- [Collection entries]:
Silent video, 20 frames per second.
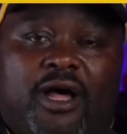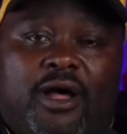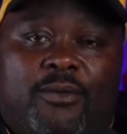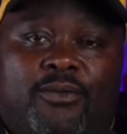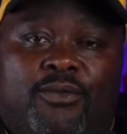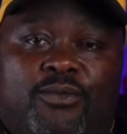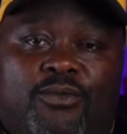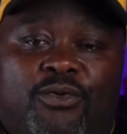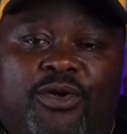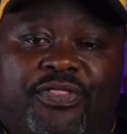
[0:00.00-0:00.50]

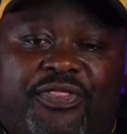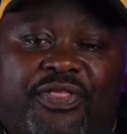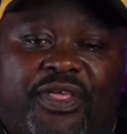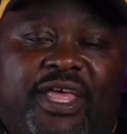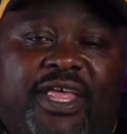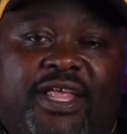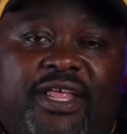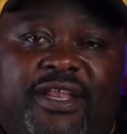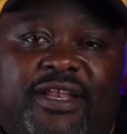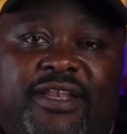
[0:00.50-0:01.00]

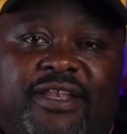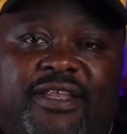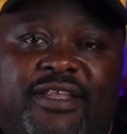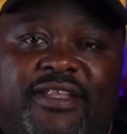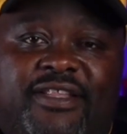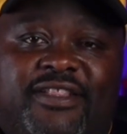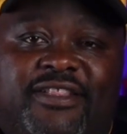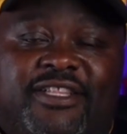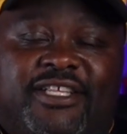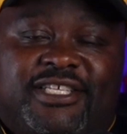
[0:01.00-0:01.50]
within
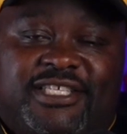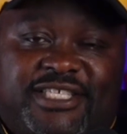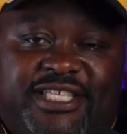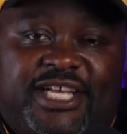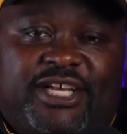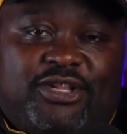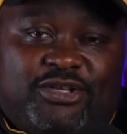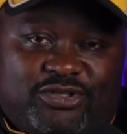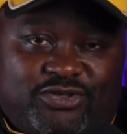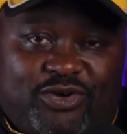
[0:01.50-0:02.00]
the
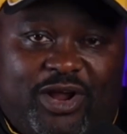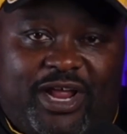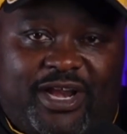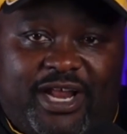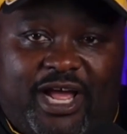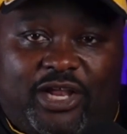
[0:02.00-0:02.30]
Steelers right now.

- [Task]: Please copy the data shown above word for word, omitting the pictures.

- [Response to the exercise]:
Silent video, 20 frames per second.
[0:00.00-0:00.50]

[0:00.50-0:01.00]

[0:01.00-0:01.50]
within
[0:01.50-0:02.00]
the
[0:02.00-0:02.30]
Steelers right now.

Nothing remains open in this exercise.